NARC has drawn up some proposals for consideration. Here are few of them:

-     The Range States (countries where houbara occur, both hunting and non-hunting countries) must implement a monitoring system for houbara population and habitat.

-      Range states should review their national legislation concerning the species and align it with the conservation practices in place.

-      Range states should establish and implement a management plan for their houbara population and its habitat and coordinate the management of the hunting areas and activities.

-      Hunting area and hunting periods should be restricted to non-breeding areas and non-breeding season.

-      Conservation plans should be managed through international agreements.

-      Falconers should be organised into associations that are responsible and ready to participate openly in conservation efforts.

-      Falconers need to provide information about their activities.

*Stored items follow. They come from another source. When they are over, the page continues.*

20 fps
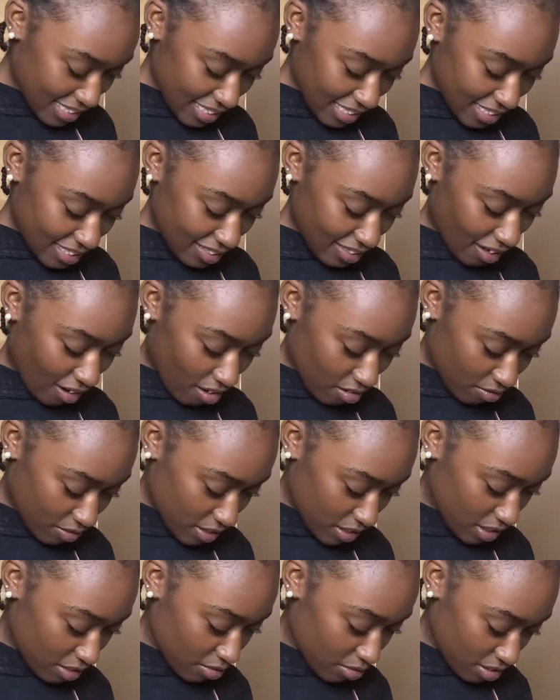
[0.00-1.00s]
so i don't
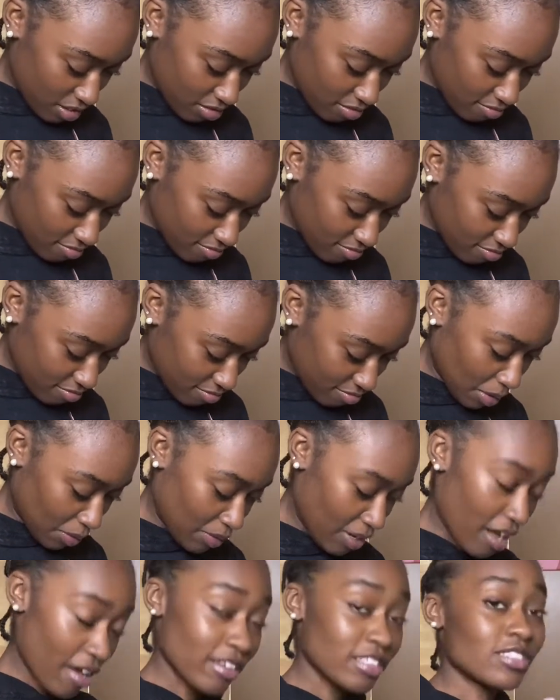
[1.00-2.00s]
really use it when
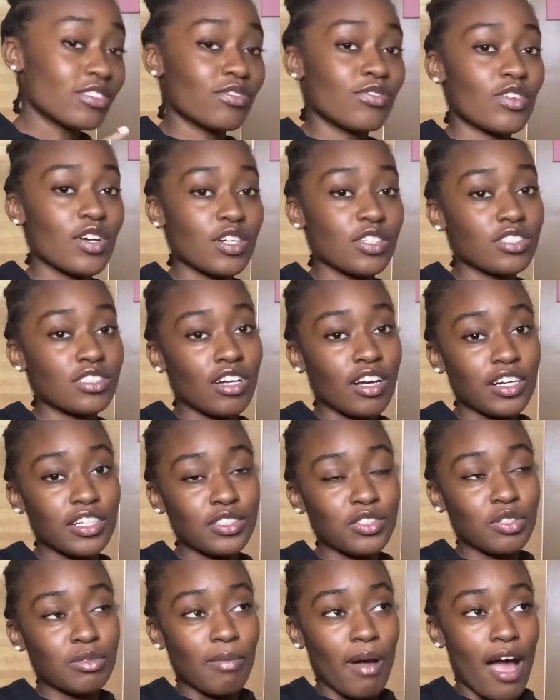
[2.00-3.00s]
i first started
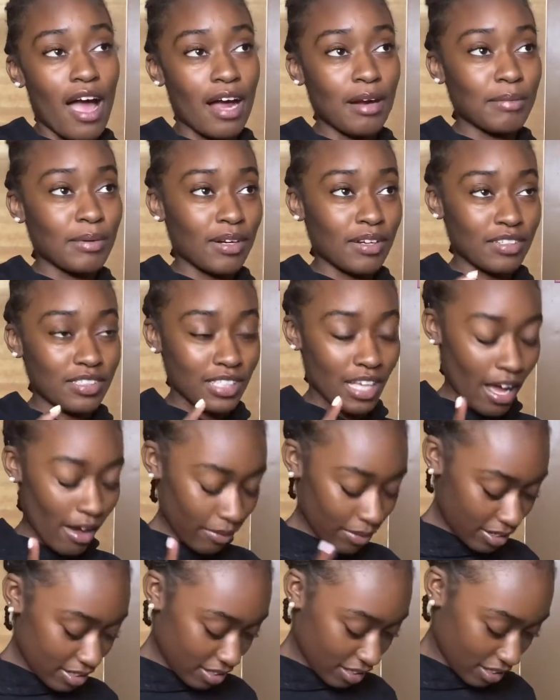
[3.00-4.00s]
doing my eyebrows i
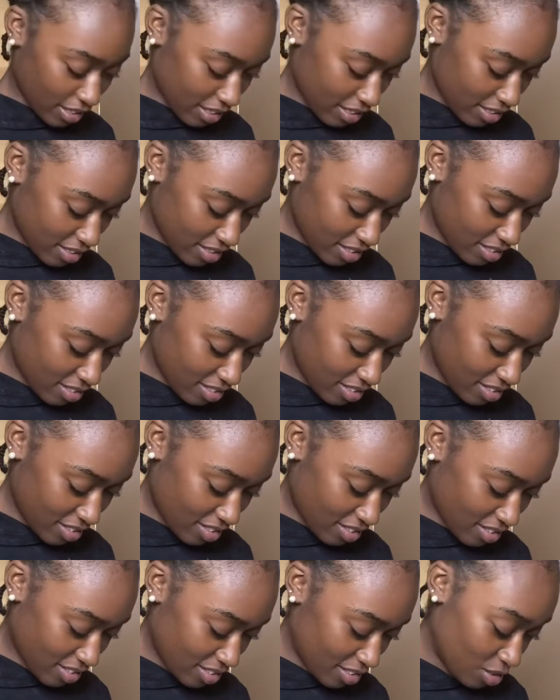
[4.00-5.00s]
would uh
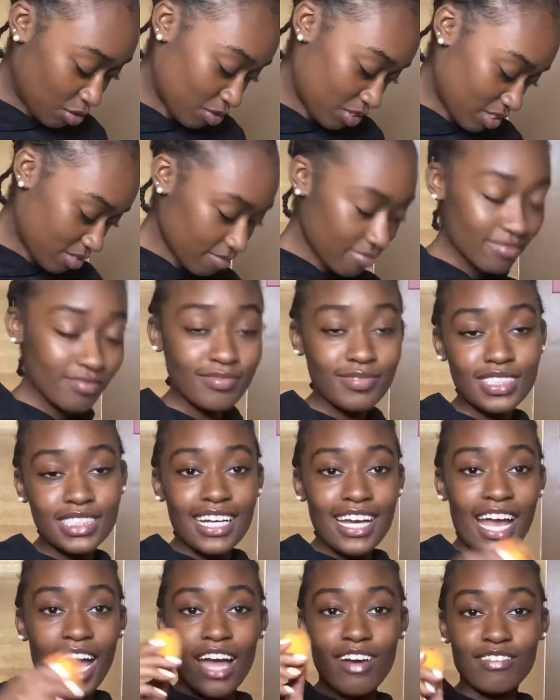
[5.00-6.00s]
use it
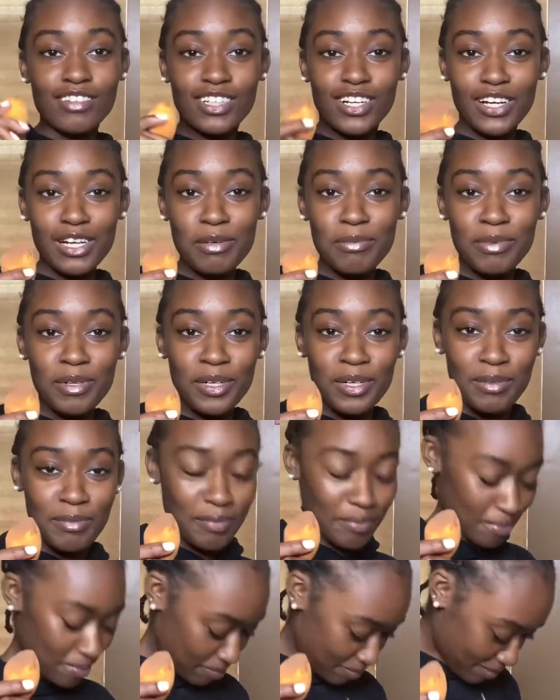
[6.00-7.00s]
i have a dirty beauty
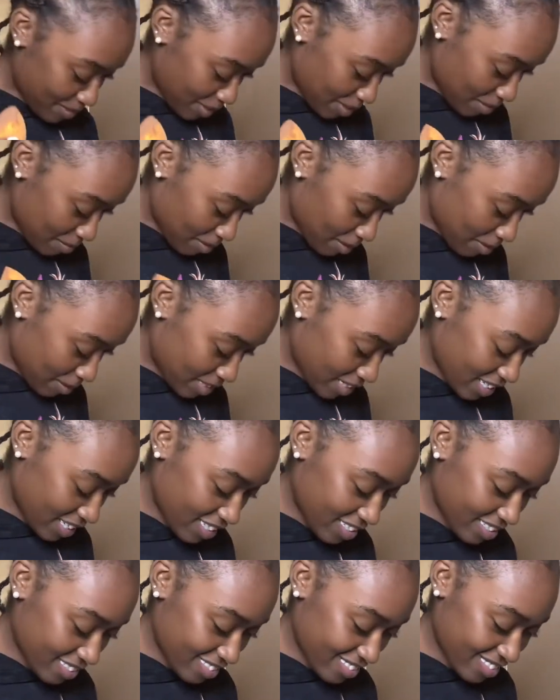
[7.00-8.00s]
beauty blender
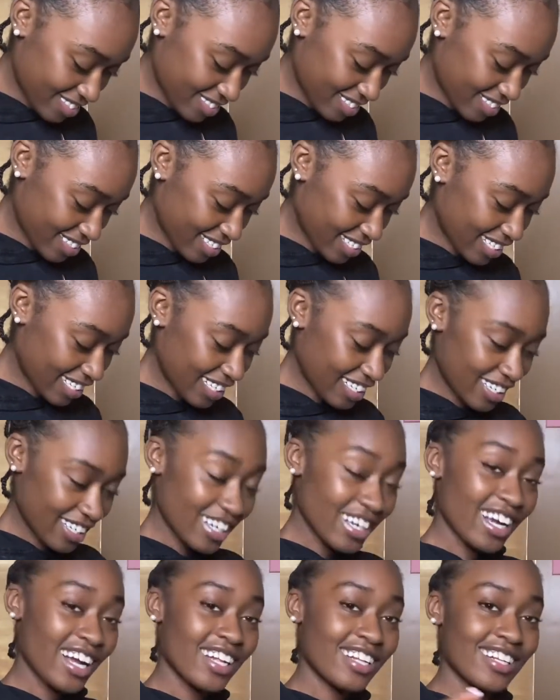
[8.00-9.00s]

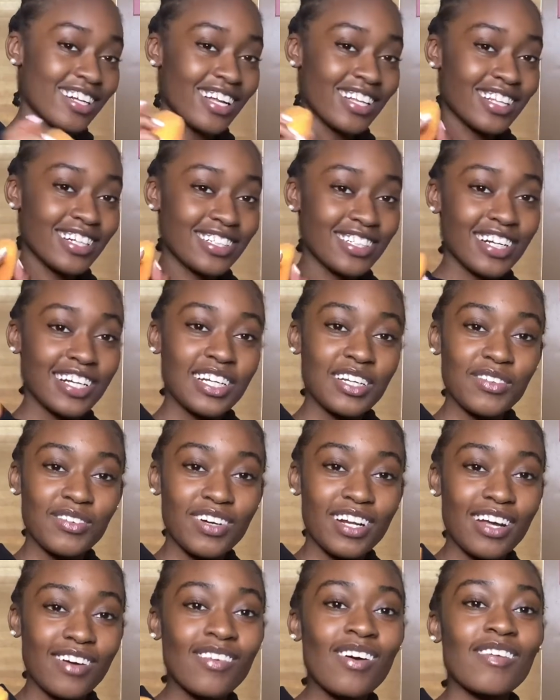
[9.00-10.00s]
another dirty one
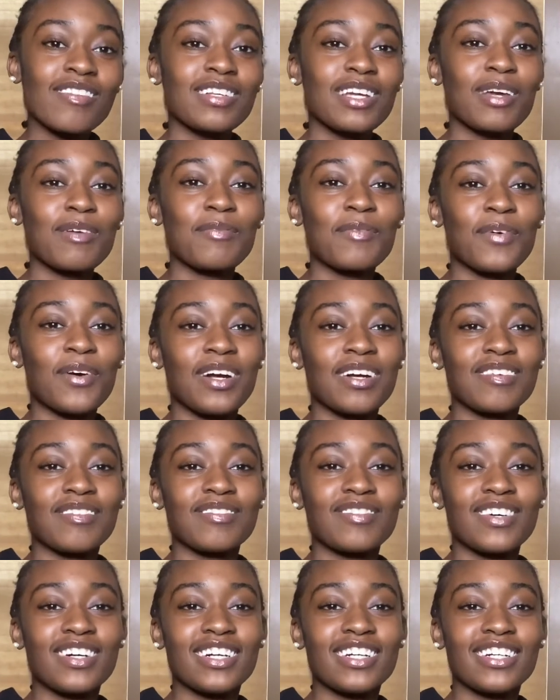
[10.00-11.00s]
i'm gonna have to get more
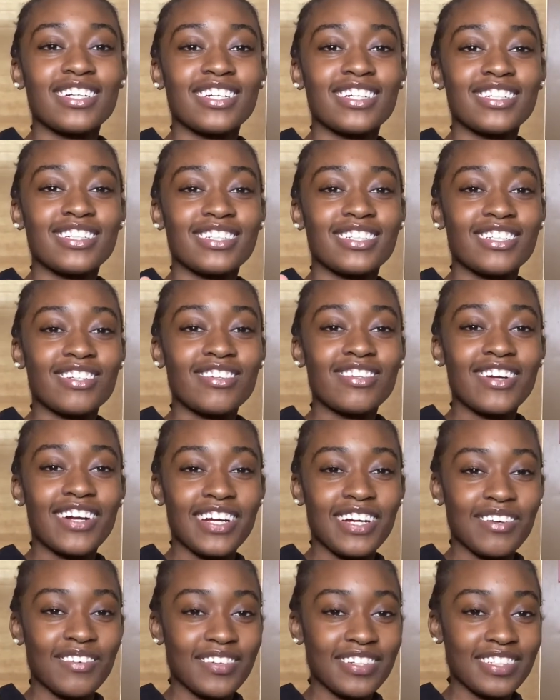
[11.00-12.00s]
but two
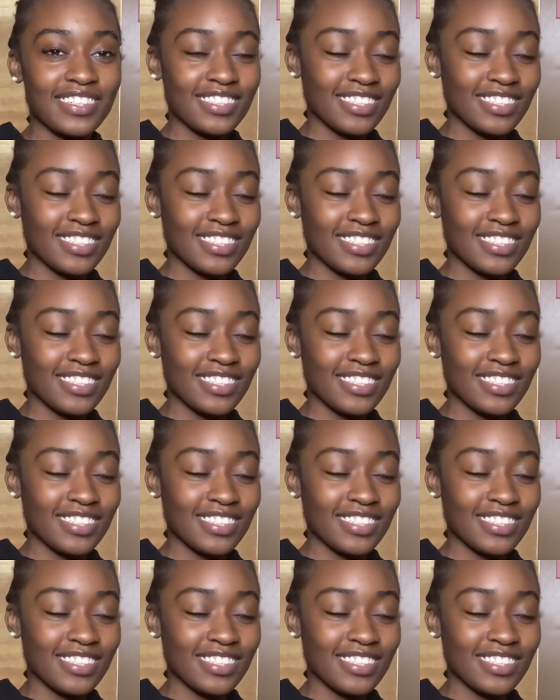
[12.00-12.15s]
dirty ones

-      Falconers should refrain from using wild-caught houbara for falcon training purposes and help fight the illegal trade in houbara. (Just a day before this article was written, some 18 houbara were confiscated in Ras al Khaimah, having been brought in illegally from Oman . They were sent to NARC's breeding station at Sweihan to recover from their ordeal and be treated for disease, before they will be returned to the wild later in the season.)

How can these objectives be reached?

   Conservation needs to be aimed both at protecting the birds in the wild and by breeding birds in captivity. The latter activity will provide birds for training and hunting as well as for restocking of the wild population. Breeding areas and breeding populations should be strictly protected and hunting should be restricted to hunting in a limited way with falcons only. Managed hunting should only be done during the months October through January. The rest of the year the birds should be able to spend their migration and breeding periods in peace. Protecting the habitat means also protecting the prey species. Both the hare and the 'karwan' populations are declining mainly due to habitat loss and over-hunting. Alternative prey should be provided for training falcons, such as ducks, pigeons and gulls. Special research should be carried out in the various countries where houbara occur:  China and Kazakhstan should study the breeding biology, migration patterns, and distribution as well as population dynamics. The countries through which the birds migrate ( Kazakhstan , Pakistan , Iran ) should monitor the impact of trapping and hunting as well as the illegal trade in houbara. In the wintering grouds ( Saudi Arabia , Oman , Yemen and the UAE) distribution, migration and trends in the population should be monitored. Several rehabilitation centres should be set up in each of these countries for confiscated houbara. Some of these proposals have already found implementation. Others still need to be carried out.

   In Sweihan NARC experts are breeding the houbara successfully, and in various other places throughout the country more breeding centres are being set up. Education campaigns of falconers are being carried out by organisations such as ERWDA (the Environment Research and Wildlife Development Agency). The crackdown on the illegal trade in houbara and falcons is paying off, although in some instances the trade is still going on "underground".

   It will be gratifying to see both, houbara and karwan, leaving their distinctive tracks again in the desert, to see them strutting around observing their surroundings with their keen eyes to find their insect prey. The continuation of the ancient Arab art of falconry can be assured through this massive program of breeding in captivity, research, international cooperation, protection from illegal trade and poaching as well as habitat conservation.